I got a comment over there that I will post here as sort of an update from the other side. While about as close to 180 degrees from mine as an opinion can be, it's reasoned and well informed. This commenter is as glad as I am that the young man will get his treatment and it might save his life, but he views the good news through his own lens, like we all do:
Thanks for the update
by civil truthI'm glad for Nick and his family that bringing public attention got them help.
Interestingly, this case does demonstrate that even large companies can respond to marketplace pressures. By contrast, the experience of history indicates that government bureaucracies are far less responsive to taxpayer pressures.
Thus the irony is that this case actually is a point in favor of private sector involvement in the medical care system decision-making.
(And thanks for responding to my advice about indicating when you cross-post with dkos.)
My post at Daily Kos is now called
[RedState Update] Pacificare folds, approves life-saving treatment for 17-year-old Nick Colombo
It features your quote (updated this post the same way).
I posted this in a few other locations, and decided to stop sign up here. I wanted to get those numbers out and I think this is a story (and calling those numbers a form of activism) was something that can be appreciated by anyone along the political spectrum.

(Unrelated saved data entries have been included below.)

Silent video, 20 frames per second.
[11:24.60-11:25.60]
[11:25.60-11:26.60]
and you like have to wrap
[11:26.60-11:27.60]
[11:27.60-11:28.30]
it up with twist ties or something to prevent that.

There are conservatives who post at dkos and as long as they are respectful, they are respected. I've seen several blogs by stated Republicans make the Rec. list.
A recent dkos poll:
If I were commander-in-chief ...I would withdraw all U.S. troops from Iraq over the next 100 years
0% 118 votes
I would withdraw all U.S. troops over the next 10 years
0% 65 votes
I would withdraw all U.S. troops over the next 5 years
2% 351 votes
I would withdraw all U.S. troops over the next 2 years
13% 1671 votes
I would withdraw all U.S. troops over the next year
15% 1888 votes
I would withdraw all U.S. troops as fast as logistically possible
49% 5989 votes
I'd get all U.S. troops on planes and have them out by May 1
6% 756 votes
I would send more troops and make the surge really work, then withdraw
2% 254 votes
I would send more troops AND invade Iran
5% 696 votes
Other
1% 229 votes
12017 votes
A full 7% of Kossacks polled (over 900 people) would "send more troops and make the surge really work, then withdraw" or "send more troops AND invade Iran". Throw in those who would stay in Iraq 5, 10 or 100 years and you're close to 10% (about 1500 people).

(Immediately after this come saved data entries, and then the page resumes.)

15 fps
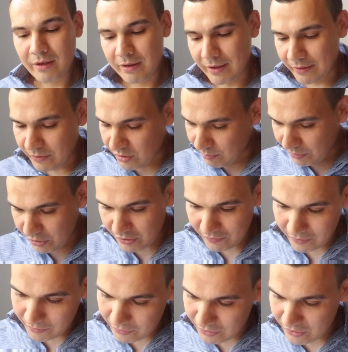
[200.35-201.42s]
Then there's a bunch of
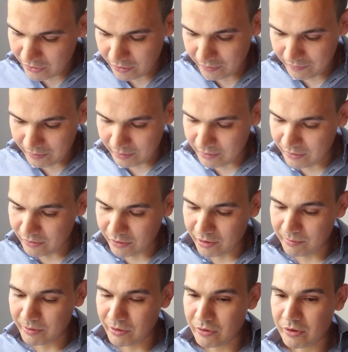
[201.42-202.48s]
other stuff that's not
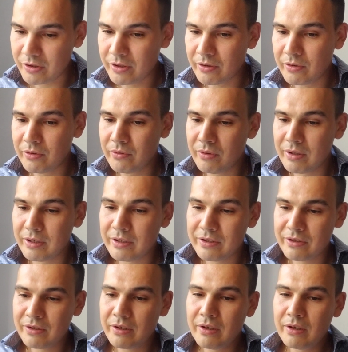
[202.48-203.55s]
going to be interesting to you guys.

Obviously there is a left slant to my writing and opinions, that's who I am, but there are conservatives who will be outraged at the death of somebody's child in the same of cost containment and critical of the priorities of these doctors.

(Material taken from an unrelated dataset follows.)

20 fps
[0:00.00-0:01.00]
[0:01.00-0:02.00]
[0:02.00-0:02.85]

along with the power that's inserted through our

When I write something that I feel has some bipartisan relevance I'll post it here.
"There comes a time when a rat's gotta ask himself: what's in it for the rat?" - Templeton
Just read over that and it's full of type-o's... typing fast, trying to update here and dkos at the same time... I hope my point comes across.
On many things we are not as divided as our politics suggest.
Oh.. and Kumbayaa.
a lot of people probably checked as soon as logistically possible, as if that would be faster than 1 year. Maybe not, that may be an unfair characterization of their level of strategic military knowledge.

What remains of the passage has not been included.